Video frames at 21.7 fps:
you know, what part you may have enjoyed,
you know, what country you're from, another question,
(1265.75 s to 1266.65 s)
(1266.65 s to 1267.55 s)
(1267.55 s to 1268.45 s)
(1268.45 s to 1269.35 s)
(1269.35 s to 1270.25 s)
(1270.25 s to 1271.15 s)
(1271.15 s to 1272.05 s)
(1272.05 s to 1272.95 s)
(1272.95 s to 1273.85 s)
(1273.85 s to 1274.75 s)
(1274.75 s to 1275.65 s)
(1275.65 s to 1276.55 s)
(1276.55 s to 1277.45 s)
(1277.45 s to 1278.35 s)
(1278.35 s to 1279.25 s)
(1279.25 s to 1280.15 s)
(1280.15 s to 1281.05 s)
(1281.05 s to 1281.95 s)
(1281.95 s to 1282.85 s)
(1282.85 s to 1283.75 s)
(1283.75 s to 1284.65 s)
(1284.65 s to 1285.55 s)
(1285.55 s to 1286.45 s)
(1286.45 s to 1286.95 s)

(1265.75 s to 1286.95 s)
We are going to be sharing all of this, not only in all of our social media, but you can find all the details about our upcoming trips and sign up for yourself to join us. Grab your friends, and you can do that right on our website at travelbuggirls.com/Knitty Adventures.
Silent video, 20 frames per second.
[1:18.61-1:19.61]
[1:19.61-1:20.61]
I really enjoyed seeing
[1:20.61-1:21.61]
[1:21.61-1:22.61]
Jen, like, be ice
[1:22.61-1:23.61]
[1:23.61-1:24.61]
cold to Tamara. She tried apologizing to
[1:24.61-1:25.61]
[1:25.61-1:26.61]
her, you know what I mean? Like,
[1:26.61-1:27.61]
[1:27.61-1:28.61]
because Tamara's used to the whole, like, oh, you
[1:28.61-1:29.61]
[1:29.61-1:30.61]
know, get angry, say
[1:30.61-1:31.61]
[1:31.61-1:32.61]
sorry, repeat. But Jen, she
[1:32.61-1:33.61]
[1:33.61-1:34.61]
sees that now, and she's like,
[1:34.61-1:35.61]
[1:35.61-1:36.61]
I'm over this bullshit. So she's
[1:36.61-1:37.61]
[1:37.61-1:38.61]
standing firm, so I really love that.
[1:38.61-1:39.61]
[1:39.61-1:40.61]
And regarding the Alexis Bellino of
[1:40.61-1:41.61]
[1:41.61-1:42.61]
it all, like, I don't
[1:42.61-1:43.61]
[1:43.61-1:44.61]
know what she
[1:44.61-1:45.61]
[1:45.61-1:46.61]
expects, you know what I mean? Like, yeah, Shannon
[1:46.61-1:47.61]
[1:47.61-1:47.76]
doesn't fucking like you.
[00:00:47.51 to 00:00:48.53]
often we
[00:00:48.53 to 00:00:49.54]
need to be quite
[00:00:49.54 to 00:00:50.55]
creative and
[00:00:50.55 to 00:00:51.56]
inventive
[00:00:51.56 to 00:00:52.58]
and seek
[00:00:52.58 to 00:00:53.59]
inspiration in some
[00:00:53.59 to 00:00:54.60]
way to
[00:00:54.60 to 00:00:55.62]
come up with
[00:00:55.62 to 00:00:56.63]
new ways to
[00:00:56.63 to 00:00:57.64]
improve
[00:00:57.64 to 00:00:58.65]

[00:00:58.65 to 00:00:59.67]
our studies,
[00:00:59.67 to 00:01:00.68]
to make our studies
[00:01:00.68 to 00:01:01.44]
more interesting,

## Task item
Reproduce the entries above in full, verbatim.

## Answer section
Video frames at 21.7 fps:
you know, what part you may have enjoyed,
you know, what country you're from, another question,
(1265.75 s to 1266.65 s)
(1266.65 s to 1267.55 s)
(1267.55 s to 1268.45 s)
(1268.45 s to 1269.35 s)
(1269.35 s to 1270.25 s)
(1270.25 s to 1271.15 s)
(1271.15 s to 1272.05 s)
(1272.05 s to 1272.95 s)
(1272.95 s to 1273.85 s)
(1273.85 s to 1274.75 s)
(1274.75 s to 1275.65 s)
(1275.65 s to 1276.55 s)
(1276.55 s to 1277.45 s)
(1277.45 s to 1278.35 s)
(1278.35 s to 1279.25 s)
(1279.25 s to 1280.15 s)
(1280.15 s to 1281.05 s)
(1281.05 s to 1281.95 s)
(1281.95 s to 1282.85 s)
(1282.85 s to 1283.75 s)
(1283.75 s to 1284.65 s)
(1284.65 s to 1285.55 s)
(1285.55 s to 1286.45 s)
(1286.45 s to 1286.95 s)

(1265.75 s to 1286.95 s)
We are going to be sharing all of this, not only in all of our social media, but you can find all the details about our upcoming trips and sign up for yourself to join us. Grab your friends, and you can do that right on our website at travelbuggirls.com/Knitty Adventures.
Silent video, 20 frames per second.
[1:18.61-1:19.61]
[1:19.61-1:20.61]
I really enjoyed seeing
[1:20.61-1:21.61]
[1:21.61-1:22.61]
Jen, like, be ice
[1:22.61-1:23.61]
[1:23.61-1:24.61]
cold to Tamara. She tried apologizing to
[1:24.61-1:25.61]
[1:25.61-1:26.61]
her, you know what I mean? Like,
[1:26.61-1:27.61]
[1:27.61-1:28.61]
because Tamara's used to the whole, like, oh, you
[1:28.61-1:29.61]
[1:29.61-1:30.61]
know, get angry, say
[1:30.61-1:31.61]
[1:31.61-1:32.61]
sorry, repeat. But Jen, she
[1:32.61-1:33.61]
[1:33.61-1:34.61]
sees that now, and she's like,
[1:34.61-1:35.61]
[1:35.61-1:36.61]
I'm over this bullshit. So she's
[1:36.61-1:37.61]
[1:37.61-1:38.61]
standing firm, so I really love that.
[1:38.61-1:39.61]
[1:39.61-1:40.61]
And regarding the Alexis Bellino of
[1:40.61-1:41.61]
[1:41.61-1:42.61]
it all, like, I don't
[1:42.61-1:43.61]
[1:43.61-1:44.61]
know what she
[1:44.61-1:45.61]
[1:45.61-1:46.61]
expects, you know what I mean? Like, yeah, Shannon
[1:46.61-1:47.61]
[1:47.61-1:47.76]
doesn't fucking like you.
[00:00:47.51 to 00:00:48.53]
often we
[00:00:48.53 to 00:00:49.54]
need to be quite
[00:00:49.54 to 00:00:50.55]
creative and
[00:00:50.55 to 00:00:51.56]
inventive
[00:00:51.56 to 00:00:52.58]
and seek
[00:00:52.58 to 00:00:53.59]
inspiration in some
[00:00:53.59 to 00:00:54.60]
way to
[00:00:54.60 to 00:00:55.62]
come up with
[00:00:55.62 to 00:00:56.63]
new ways to
[00:00:56.63 to 00:00:57.64]
improve
[00:00:57.64 to 00:00:58.65]

[00:00:58.65 to 00:00:59.67]
our studies,
[00:00:59.67 to 00:01:00.68]
to make our studies
[00:01:00.68 to 00:01:01.44]
more interesting,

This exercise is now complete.